Running multi-node workloads To run multi-node workloads, you need to ensure you update /etc/hosts appropriately, and have a hostfile.txt file in the project root directory.
To update /etc/hosts, ensure that on every node, you map the randomly assigned VP name to its private IP address.
For example, suppose I am running a multi-node tests on nodes 10.15.47.81 and 10.15.16.1, update the /etc/hosts file on both with the following:
10.15.47.81 g488.voltagepark.net g488
10.15.16.1 g081.voltagepark.net g081
The names (g488 and g081) come from voltage park, however you'll get different names on your own cluster. You will need sudo permissions in order to update the /etc/hosts file.

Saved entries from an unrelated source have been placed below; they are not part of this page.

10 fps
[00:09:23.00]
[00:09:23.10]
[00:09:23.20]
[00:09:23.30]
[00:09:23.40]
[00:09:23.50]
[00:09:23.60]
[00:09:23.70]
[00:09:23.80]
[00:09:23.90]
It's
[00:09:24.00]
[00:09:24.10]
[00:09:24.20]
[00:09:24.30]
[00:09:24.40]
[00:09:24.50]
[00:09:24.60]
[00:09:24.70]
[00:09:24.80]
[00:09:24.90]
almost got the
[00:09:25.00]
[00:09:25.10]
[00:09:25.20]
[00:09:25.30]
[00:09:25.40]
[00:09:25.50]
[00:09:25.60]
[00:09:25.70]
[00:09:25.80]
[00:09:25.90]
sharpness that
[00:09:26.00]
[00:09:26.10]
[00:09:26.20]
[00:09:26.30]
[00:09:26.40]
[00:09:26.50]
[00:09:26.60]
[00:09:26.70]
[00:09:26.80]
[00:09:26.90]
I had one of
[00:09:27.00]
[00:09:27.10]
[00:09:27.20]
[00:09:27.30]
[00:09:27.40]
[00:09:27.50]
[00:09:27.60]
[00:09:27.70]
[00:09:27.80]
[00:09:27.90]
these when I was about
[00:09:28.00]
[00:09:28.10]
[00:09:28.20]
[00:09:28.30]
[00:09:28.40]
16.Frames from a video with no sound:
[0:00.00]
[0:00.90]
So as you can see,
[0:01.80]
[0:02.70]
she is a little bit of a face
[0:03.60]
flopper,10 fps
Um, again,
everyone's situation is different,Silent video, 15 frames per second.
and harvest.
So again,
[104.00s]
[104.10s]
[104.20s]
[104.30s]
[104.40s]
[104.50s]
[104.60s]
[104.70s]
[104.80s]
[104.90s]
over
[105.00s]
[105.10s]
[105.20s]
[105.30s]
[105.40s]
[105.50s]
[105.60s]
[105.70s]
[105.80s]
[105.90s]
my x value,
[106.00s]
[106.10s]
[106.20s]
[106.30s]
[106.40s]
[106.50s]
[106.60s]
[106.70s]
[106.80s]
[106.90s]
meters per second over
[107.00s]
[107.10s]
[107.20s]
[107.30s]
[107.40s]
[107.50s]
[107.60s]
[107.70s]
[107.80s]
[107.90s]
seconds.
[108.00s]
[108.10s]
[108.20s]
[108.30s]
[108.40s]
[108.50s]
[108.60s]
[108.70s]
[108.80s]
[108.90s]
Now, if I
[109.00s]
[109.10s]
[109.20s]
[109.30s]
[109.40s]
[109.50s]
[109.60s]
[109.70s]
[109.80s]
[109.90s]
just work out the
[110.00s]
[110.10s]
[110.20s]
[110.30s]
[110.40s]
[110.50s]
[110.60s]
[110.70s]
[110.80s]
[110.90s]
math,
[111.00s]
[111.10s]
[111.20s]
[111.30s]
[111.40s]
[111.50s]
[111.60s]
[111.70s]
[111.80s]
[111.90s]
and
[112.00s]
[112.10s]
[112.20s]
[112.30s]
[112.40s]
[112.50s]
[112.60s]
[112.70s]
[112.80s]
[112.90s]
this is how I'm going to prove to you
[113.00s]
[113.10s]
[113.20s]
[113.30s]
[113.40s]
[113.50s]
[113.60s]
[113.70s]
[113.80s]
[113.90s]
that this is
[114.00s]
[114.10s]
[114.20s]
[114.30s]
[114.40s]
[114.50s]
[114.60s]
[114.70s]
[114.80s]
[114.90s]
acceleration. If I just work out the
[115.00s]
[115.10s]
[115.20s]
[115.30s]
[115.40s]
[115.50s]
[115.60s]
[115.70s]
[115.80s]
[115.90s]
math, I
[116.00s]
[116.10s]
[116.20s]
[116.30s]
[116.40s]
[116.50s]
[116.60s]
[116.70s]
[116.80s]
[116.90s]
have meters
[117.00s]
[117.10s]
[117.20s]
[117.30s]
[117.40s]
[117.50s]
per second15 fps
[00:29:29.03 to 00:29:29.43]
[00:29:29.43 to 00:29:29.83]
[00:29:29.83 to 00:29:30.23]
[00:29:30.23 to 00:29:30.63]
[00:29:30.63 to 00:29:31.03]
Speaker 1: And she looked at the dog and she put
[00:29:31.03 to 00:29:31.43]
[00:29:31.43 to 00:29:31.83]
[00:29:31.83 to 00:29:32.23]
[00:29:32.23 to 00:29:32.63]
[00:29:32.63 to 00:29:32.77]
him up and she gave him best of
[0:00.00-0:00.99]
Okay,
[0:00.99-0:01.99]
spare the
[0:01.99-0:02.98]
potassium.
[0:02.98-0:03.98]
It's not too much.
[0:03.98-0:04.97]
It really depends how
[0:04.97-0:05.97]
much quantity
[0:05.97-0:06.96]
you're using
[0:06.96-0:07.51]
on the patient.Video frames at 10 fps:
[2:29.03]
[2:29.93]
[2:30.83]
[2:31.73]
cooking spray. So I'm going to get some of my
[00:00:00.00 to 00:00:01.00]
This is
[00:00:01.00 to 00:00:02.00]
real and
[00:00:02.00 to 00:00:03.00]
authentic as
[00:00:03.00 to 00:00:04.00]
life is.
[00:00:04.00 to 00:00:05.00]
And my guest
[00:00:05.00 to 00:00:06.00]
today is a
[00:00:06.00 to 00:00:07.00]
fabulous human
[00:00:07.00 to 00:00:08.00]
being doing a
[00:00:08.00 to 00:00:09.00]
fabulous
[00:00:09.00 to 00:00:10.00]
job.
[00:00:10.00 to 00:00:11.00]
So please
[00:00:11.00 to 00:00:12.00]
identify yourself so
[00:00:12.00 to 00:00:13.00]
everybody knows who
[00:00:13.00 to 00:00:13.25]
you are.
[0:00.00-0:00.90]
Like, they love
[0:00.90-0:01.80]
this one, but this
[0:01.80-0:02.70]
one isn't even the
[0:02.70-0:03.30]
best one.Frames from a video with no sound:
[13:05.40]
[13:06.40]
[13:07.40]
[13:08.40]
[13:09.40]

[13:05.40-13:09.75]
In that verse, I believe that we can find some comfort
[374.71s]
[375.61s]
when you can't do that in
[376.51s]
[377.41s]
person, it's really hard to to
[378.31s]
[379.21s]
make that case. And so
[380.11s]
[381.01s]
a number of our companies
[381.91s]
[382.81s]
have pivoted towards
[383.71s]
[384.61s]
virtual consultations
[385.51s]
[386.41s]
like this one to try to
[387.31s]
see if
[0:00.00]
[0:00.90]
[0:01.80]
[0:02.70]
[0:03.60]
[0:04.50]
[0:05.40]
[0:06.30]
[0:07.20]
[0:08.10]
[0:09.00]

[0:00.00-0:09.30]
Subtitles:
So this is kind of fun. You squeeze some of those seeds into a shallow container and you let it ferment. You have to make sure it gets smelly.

Inside of hostfile.txt, you'll need to specify the number of slots for each node.
10.15.47.81 slots=8
10.15.16.1 slots=8
as an example. On each node, make sure you have git cloned the project into the same path as you have on the master node.
And then finally, to run the deepspeed script, on your master node, run:
./deepspeed.sh --ib-disable inference/model.py
if the nodes are connected via ethernet, else
./deepspeed.sh inference/model.py
This will ensure to sync your file systems on each node, and then run the deepspeed script. You can optionally specify a port other than the default port of 29500 by running:
./deepspeed.sh --port 29501 inference/model.py
Note: The number of pipeline stages is automatically determined by the number of hosts in the hostfile.txt file.